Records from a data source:
-- Opening Marker --

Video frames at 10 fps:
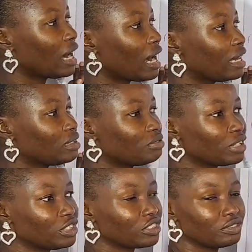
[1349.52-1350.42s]
at the
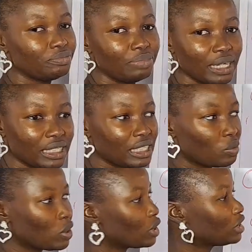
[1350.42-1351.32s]
verge of begging
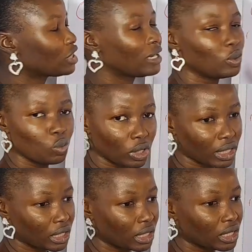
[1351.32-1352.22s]
when you're actually
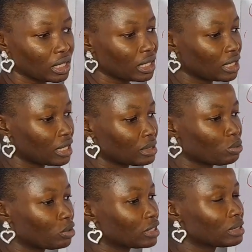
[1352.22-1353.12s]
working. Yes,
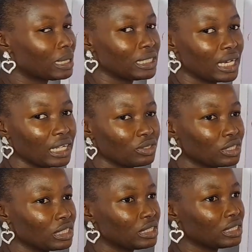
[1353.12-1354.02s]
because it's a desire to
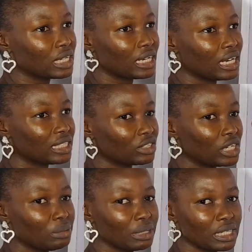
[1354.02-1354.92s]
see designers
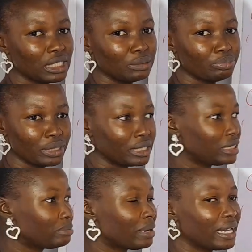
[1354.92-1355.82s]
actually making it
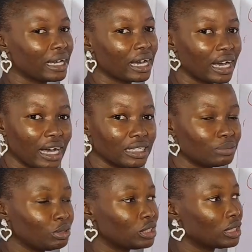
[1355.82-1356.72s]
big, buying cars,
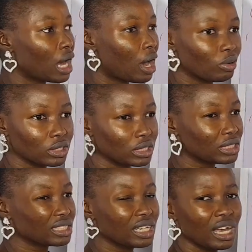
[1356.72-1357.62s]
building
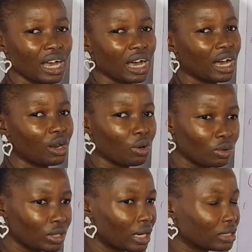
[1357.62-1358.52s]
houses, and
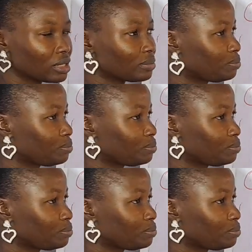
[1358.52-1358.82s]
all that.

-- Closing Marker --

→ Exercise goal
When you reach the line that contains "[1352.22-1353.12s]" in the records above, copy it and every line after it exactly through the last one, leaving out the pictures.

→ Output for this task
[1352.22-1353.12s]
working. Yes,
[1353.12-1354.02s]
because it's a desire to
[1354.02-1354.92s]
see designers
[1354.92-1355.82s]
actually making it
[1355.82-1356.72s]
big, buying cars,
[1356.72-1357.62s]
building
[1357.62-1358.52s]
houses, and
[1358.52-1358.82s]
all that.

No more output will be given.